Reproduce the entries exactly, but keep the pictures out of the copy.

Data excerpts:
_ _ _ _ _ _ _

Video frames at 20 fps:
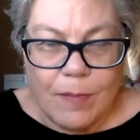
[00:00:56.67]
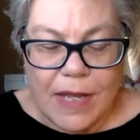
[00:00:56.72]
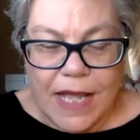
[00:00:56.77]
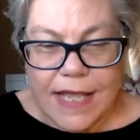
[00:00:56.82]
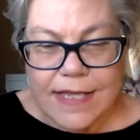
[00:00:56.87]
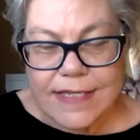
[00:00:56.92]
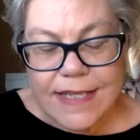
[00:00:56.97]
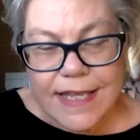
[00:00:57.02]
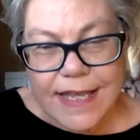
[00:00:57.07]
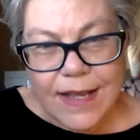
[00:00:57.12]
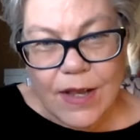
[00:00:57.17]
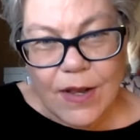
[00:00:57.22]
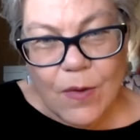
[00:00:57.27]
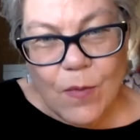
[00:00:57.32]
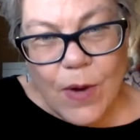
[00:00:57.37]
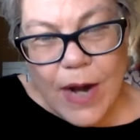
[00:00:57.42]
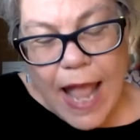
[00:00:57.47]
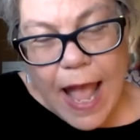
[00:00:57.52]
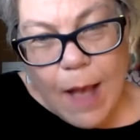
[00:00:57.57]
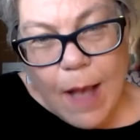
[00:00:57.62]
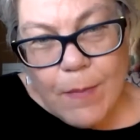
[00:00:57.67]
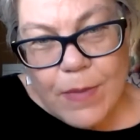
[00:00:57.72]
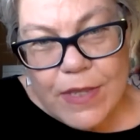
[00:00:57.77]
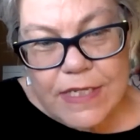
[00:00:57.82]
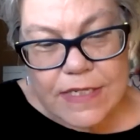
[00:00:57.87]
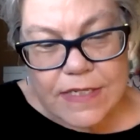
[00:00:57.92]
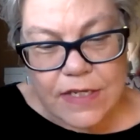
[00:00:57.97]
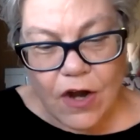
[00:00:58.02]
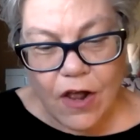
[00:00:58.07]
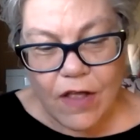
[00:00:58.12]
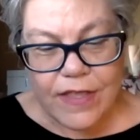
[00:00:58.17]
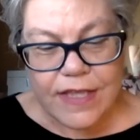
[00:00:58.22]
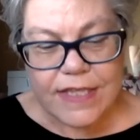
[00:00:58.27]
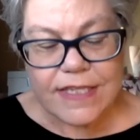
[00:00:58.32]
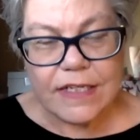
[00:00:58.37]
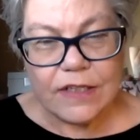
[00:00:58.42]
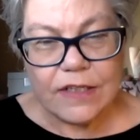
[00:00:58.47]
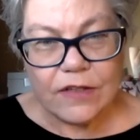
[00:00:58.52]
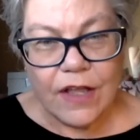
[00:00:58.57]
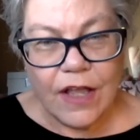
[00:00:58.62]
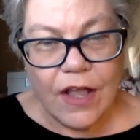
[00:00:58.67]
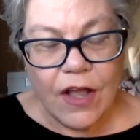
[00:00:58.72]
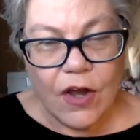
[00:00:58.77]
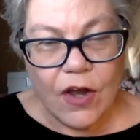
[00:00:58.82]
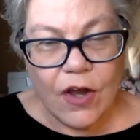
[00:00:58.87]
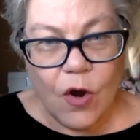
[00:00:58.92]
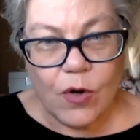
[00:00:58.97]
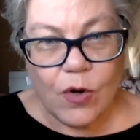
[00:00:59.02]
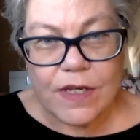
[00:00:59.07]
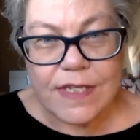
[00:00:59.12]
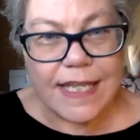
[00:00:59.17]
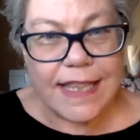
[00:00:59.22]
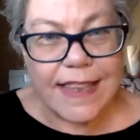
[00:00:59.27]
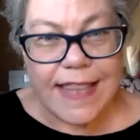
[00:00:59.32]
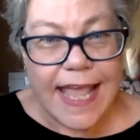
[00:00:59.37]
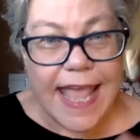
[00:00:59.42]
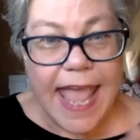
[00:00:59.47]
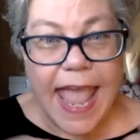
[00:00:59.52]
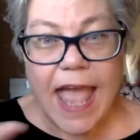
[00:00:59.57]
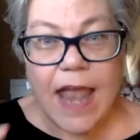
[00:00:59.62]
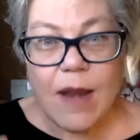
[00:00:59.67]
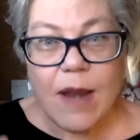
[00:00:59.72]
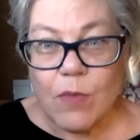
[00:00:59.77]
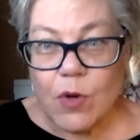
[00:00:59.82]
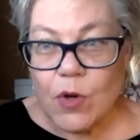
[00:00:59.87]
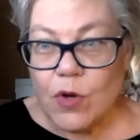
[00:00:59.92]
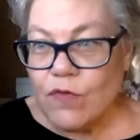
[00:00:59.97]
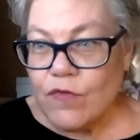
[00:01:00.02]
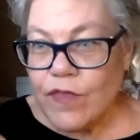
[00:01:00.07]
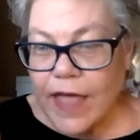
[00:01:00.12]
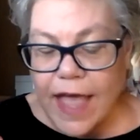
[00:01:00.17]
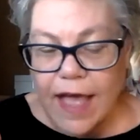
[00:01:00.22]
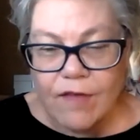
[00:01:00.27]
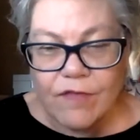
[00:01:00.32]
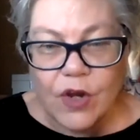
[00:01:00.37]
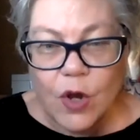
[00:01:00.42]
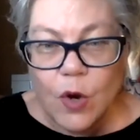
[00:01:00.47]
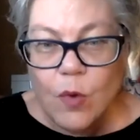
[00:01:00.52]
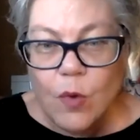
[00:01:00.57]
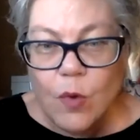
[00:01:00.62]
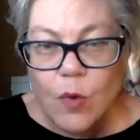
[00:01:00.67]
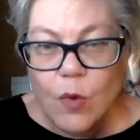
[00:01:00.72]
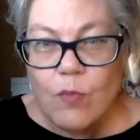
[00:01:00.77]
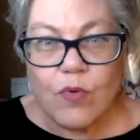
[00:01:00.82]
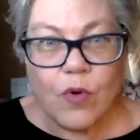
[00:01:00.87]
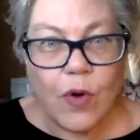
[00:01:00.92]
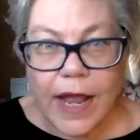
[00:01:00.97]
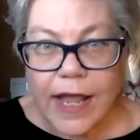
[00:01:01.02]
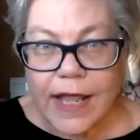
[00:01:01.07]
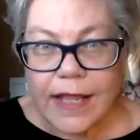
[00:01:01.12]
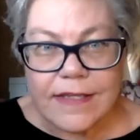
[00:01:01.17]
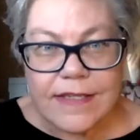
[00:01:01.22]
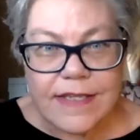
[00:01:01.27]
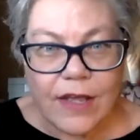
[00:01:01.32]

Because what happens is that all these little corals, they can't move, they have no brains, they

_ _ _ _ _ _ _

### Expected output
Video frames at 20 fps:
[00:00:56.67]
[00:00:56.72]
[00:00:56.77]
[00:00:56.82]
[00:00:56.87]
[00:00:56.92]
[00:00:56.97]
[00:00:57.02]
[00:00:57.07]
[00:00:57.12]
[00:00:57.17]
[00:00:57.22]
[00:00:57.27]
[00:00:57.32]
[00:00:57.37]
[00:00:57.42]
[00:00:57.47]
[00:00:57.52]
[00:00:57.57]
[00:00:57.62]
[00:00:57.67]
[00:00:57.72]
[00:00:57.77]
[00:00:57.82]
[00:00:57.87]
[00:00:57.92]
[00:00:57.97]
[00:00:58.02]
[00:00:58.07]
[00:00:58.12]
[00:00:58.17]
[00:00:58.22]
[00:00:58.27]
[00:00:58.32]
[00:00:58.37]
[00:00:58.42]
[00:00:58.47]
[00:00:58.52]
[00:00:58.57]
[00:00:58.62]
[00:00:58.67]
[00:00:58.72]
[00:00:58.77]
[00:00:58.82]
[00:00:58.87]
[00:00:58.92]
[00:00:58.97]
[00:00:59.02]
[00:00:59.07]
[00:00:59.12]
[00:00:59.17]
[00:00:59.22]
[00:00:59.27]
[00:00:59.32]
[00:00:59.37]
[00:00:59.42]
[00:00:59.47]
[00:00:59.52]
[00:00:59.57]
[00:00:59.62]
[00:00:59.67]
[00:00:59.72]
[00:00:59.77]
[00:00:59.82]
[00:00:59.87]
[00:00:59.92]
[00:00:59.97]
[00:01:00.02]
[00:01:00.07]
[00:01:00.12]
[00:01:00.17]
[00:01:00.22]
[00:01:00.27]
[00:01:00.32]
[00:01:00.37]
[00:01:00.42]
[00:01:00.47]
[00:01:00.52]
[00:01:00.57]
[00:01:00.62]
[00:01:00.67]
[00:01:00.72]
[00:01:00.77]
[00:01:00.82]
[00:01:00.87]
[00:01:00.92]
[00:01:00.97]
[00:01:01.02]
[00:01:01.07]
[00:01:01.12]
[00:01:01.17]
[00:01:01.22]
[00:01:01.27]
[00:01:01.32]

Because what happens is that all these little corals, they can't move, they have no brains, they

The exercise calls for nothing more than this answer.